• [Task instructions]: Copy exactly the lines of the material below that fall between the line with "(4.17 s to 5.21 s)" and the line with "What the speaker", both of those lines included; pictures stay out.

• [Materials provided]:
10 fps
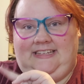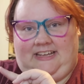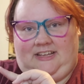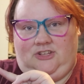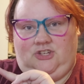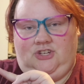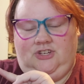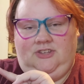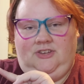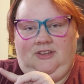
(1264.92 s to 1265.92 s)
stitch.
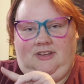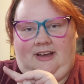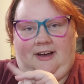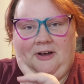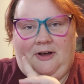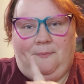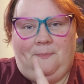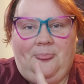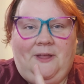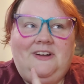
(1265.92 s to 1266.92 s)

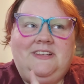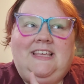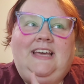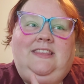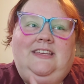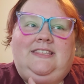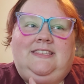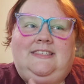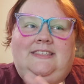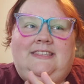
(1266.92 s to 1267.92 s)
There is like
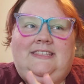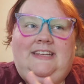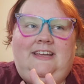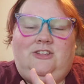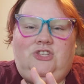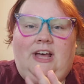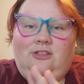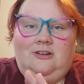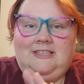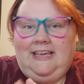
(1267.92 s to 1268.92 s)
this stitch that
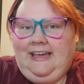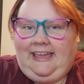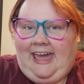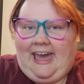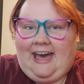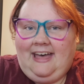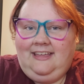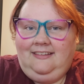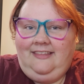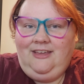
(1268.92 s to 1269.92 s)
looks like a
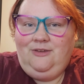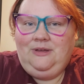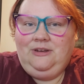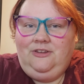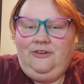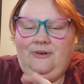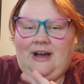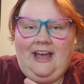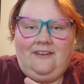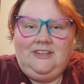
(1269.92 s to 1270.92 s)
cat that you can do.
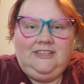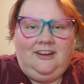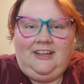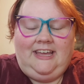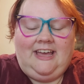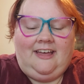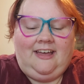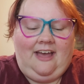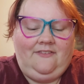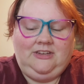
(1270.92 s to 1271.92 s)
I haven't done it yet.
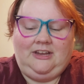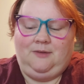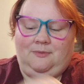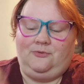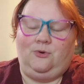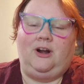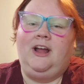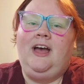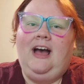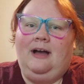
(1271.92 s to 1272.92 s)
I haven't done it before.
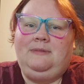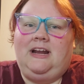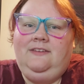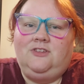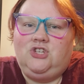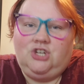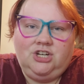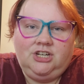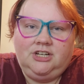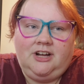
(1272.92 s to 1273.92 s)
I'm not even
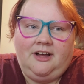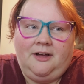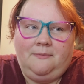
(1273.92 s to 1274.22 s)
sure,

==

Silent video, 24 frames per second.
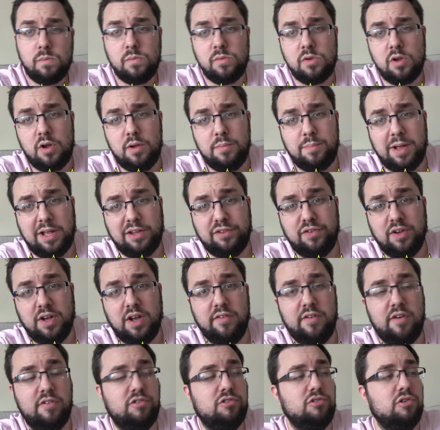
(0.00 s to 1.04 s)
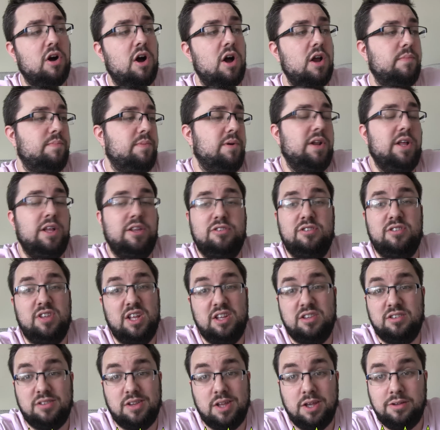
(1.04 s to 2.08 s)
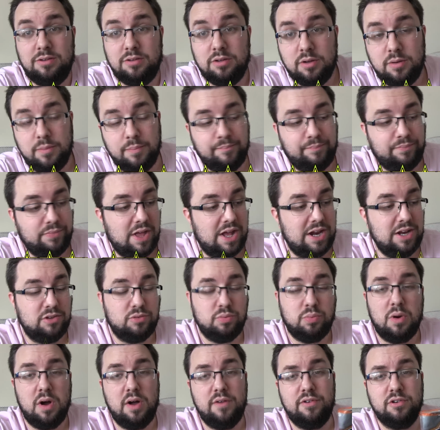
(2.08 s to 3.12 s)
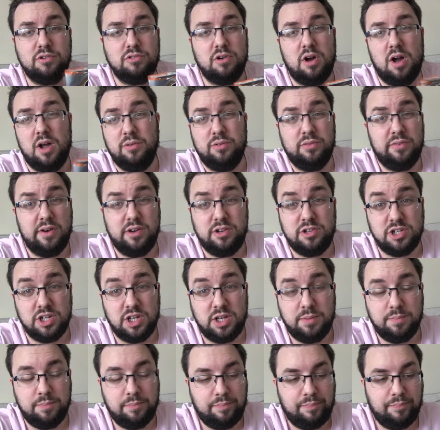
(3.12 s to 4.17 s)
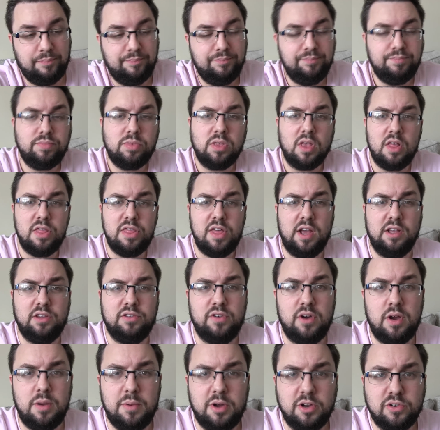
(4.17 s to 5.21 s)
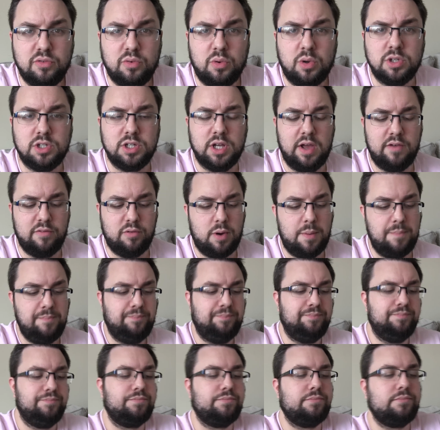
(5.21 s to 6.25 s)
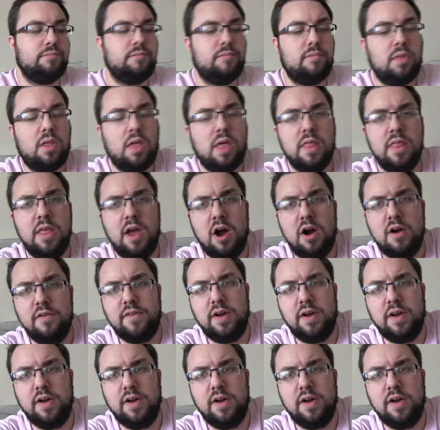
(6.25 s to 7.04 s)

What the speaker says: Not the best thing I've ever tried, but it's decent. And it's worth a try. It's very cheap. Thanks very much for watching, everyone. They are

• [Solution to the problem]:
(4.17 s to 5.21 s)
(5.21 s to 6.25 s)
(6.25 s to 7.04 s)

What the speaker says: Not the best thing I've ever tried, but it's decent. And it's worth a try. It's very cheap. Thanks very much for watching, everyone. They are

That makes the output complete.